**What you should do**:
The result should be every line of the listing that contains "Transcript".

**Source data**:
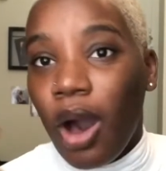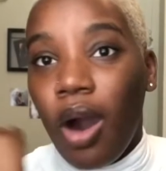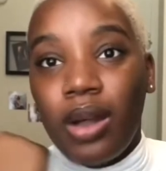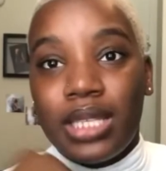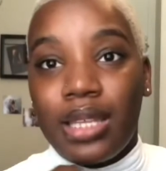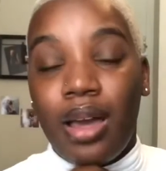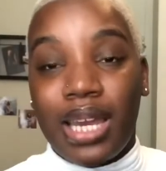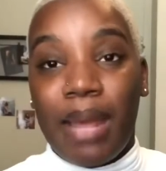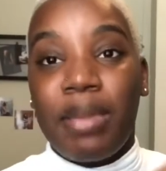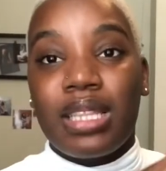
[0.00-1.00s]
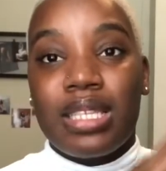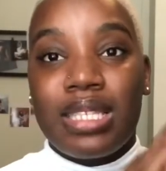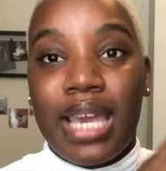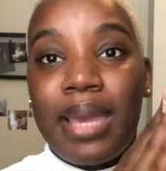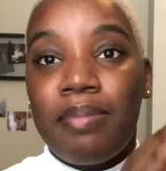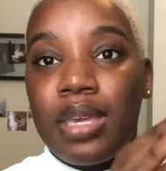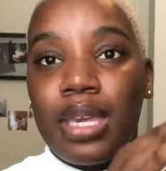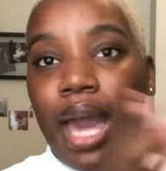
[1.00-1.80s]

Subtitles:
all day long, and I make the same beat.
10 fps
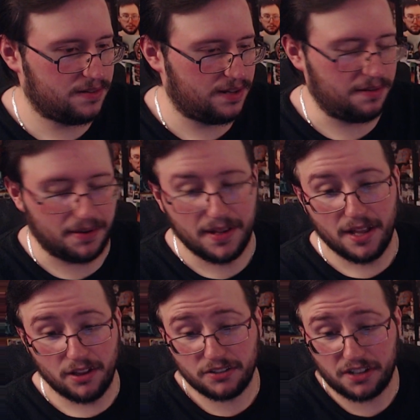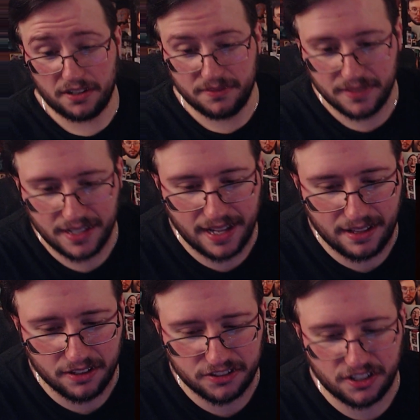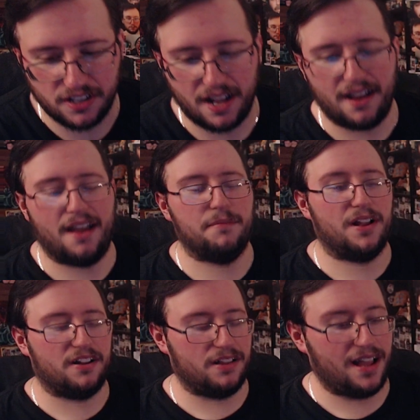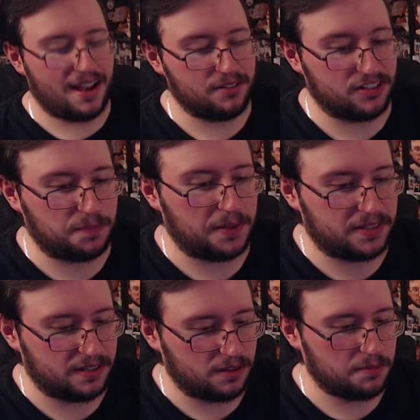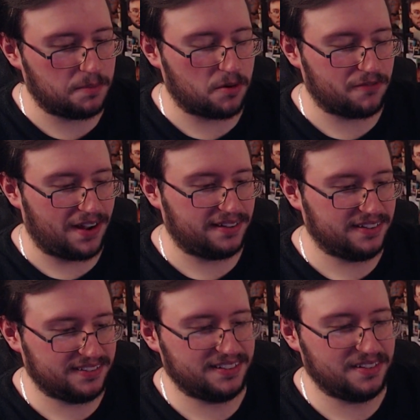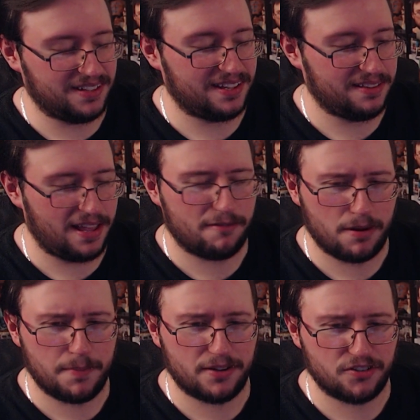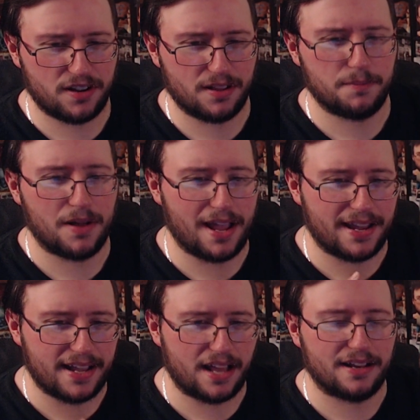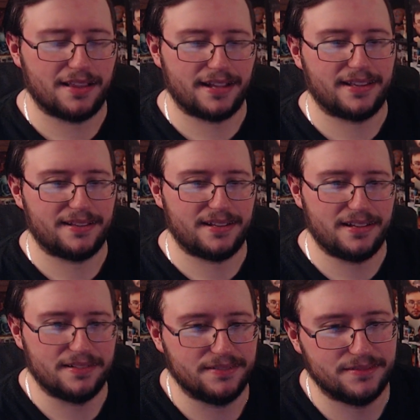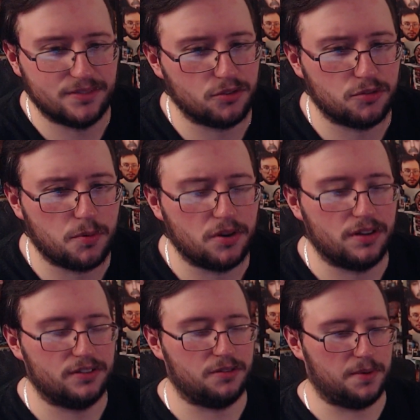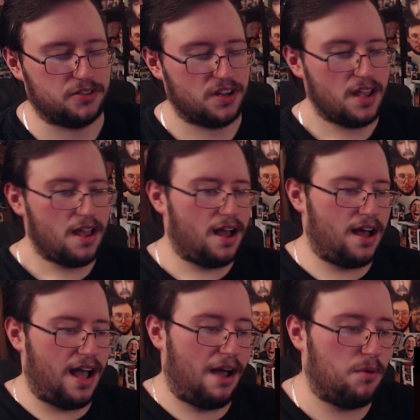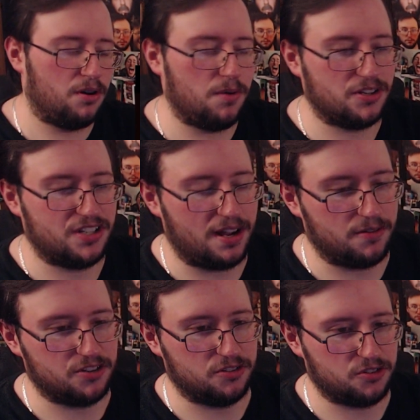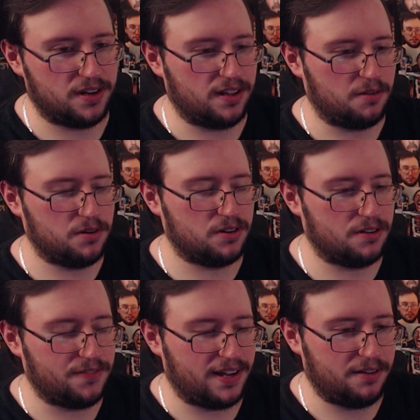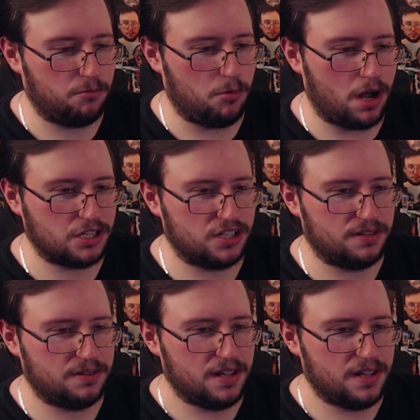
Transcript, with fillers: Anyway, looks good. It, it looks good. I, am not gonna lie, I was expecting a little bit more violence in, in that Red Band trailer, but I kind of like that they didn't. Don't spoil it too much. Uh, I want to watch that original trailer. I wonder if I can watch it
--
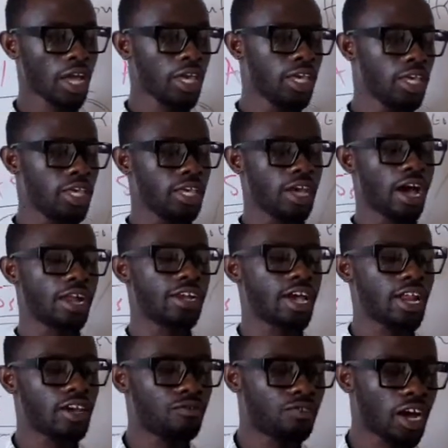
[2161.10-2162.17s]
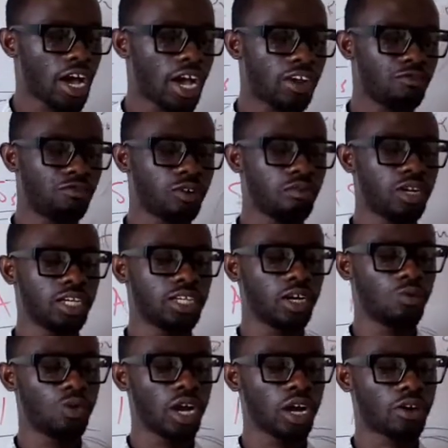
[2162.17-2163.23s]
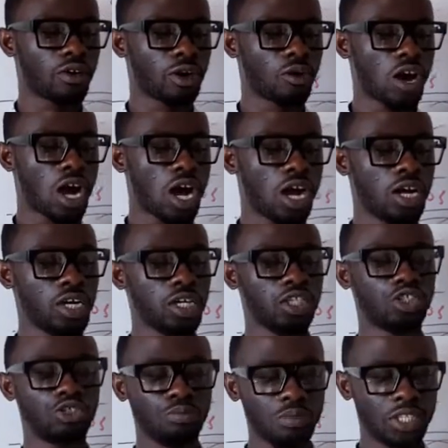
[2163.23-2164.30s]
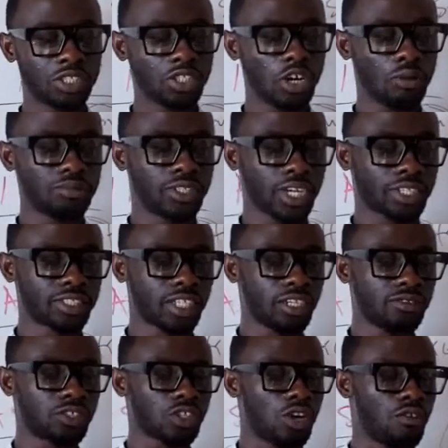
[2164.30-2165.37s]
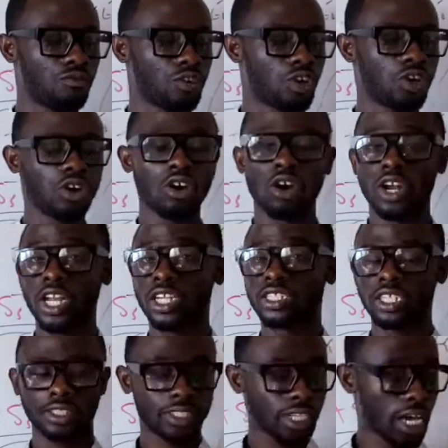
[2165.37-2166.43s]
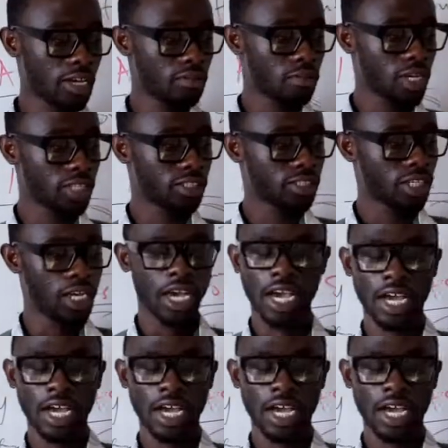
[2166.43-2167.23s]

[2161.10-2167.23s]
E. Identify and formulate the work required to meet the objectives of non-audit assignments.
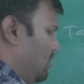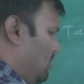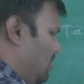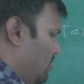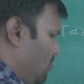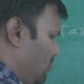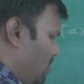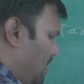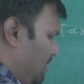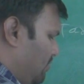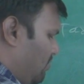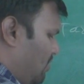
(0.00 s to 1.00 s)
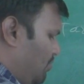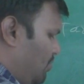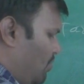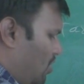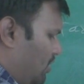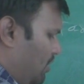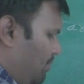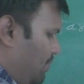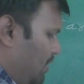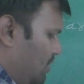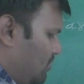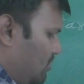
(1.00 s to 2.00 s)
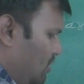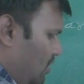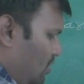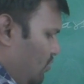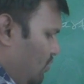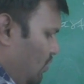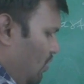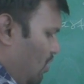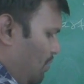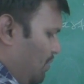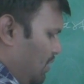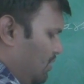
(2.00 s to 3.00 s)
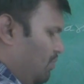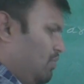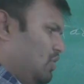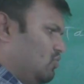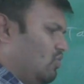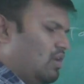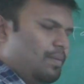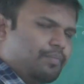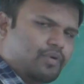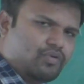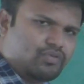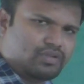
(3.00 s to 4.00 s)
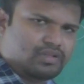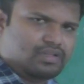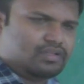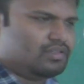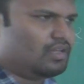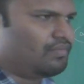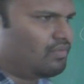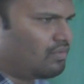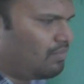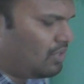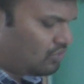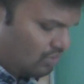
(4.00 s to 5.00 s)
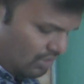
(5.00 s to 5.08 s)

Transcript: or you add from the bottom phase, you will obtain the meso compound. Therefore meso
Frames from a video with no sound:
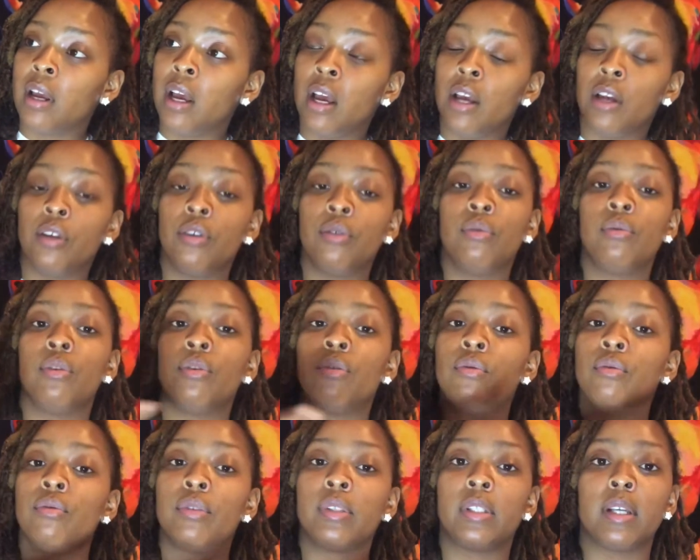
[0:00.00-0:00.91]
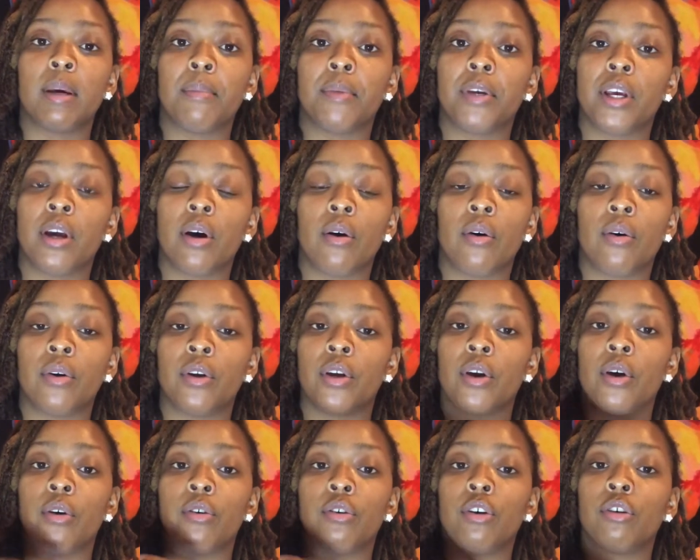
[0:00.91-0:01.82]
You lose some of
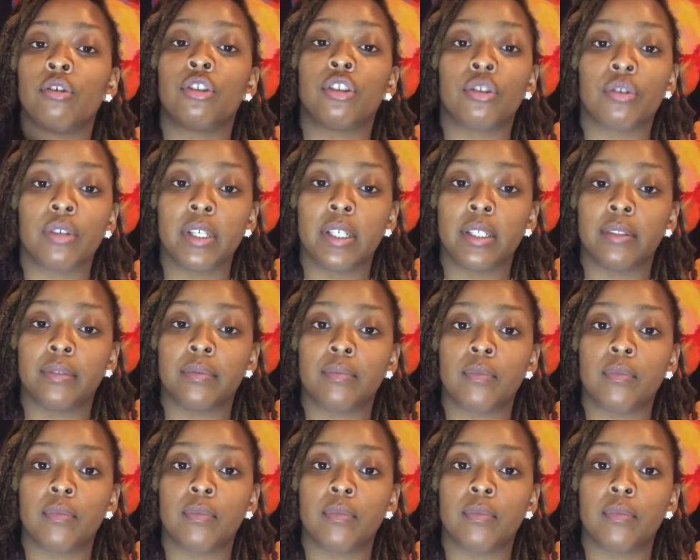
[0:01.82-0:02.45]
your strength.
...
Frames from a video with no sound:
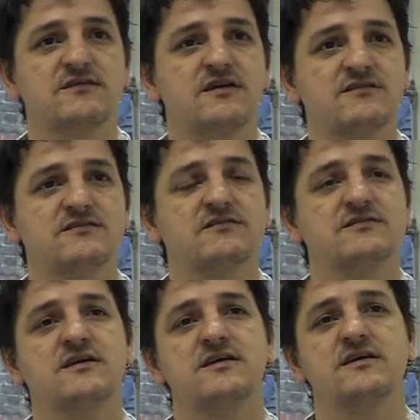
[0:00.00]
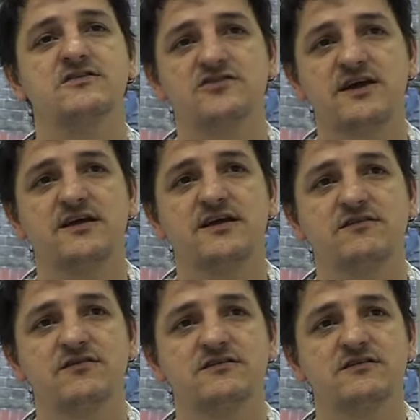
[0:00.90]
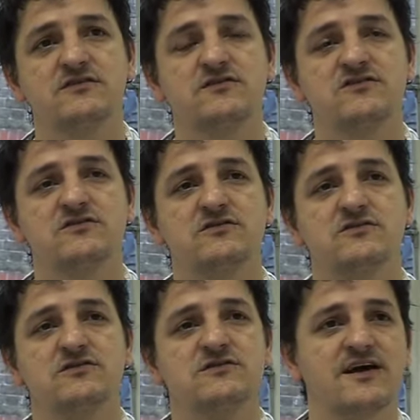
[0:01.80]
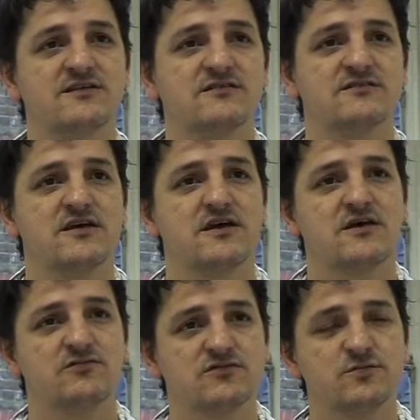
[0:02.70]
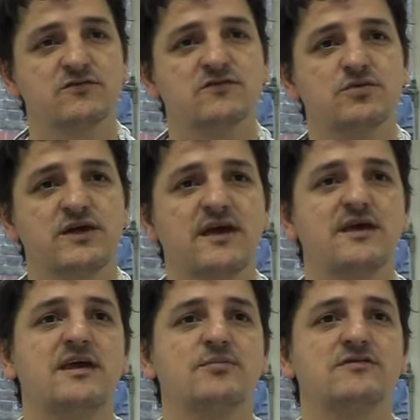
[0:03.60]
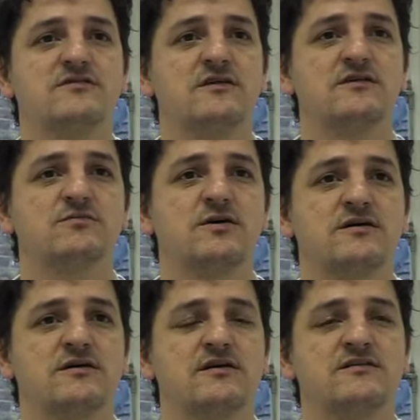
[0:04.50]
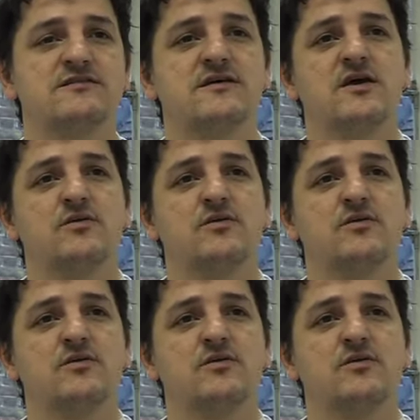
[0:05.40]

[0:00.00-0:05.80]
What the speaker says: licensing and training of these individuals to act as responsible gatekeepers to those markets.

**Written solution**:
Transcript, with fillers: Anyway, looks good. It, it looks good. I, am not gonna lie, I was expecting a little bit more violence in, in that Red Band trailer, but I kind of like that they didn't. Don't spoil it too much. Uh, I want to watch that original trailer. I wonder if I can watch it
Transcript: or you add from the bottom phase, you will obtain the meso compound. Therefore meso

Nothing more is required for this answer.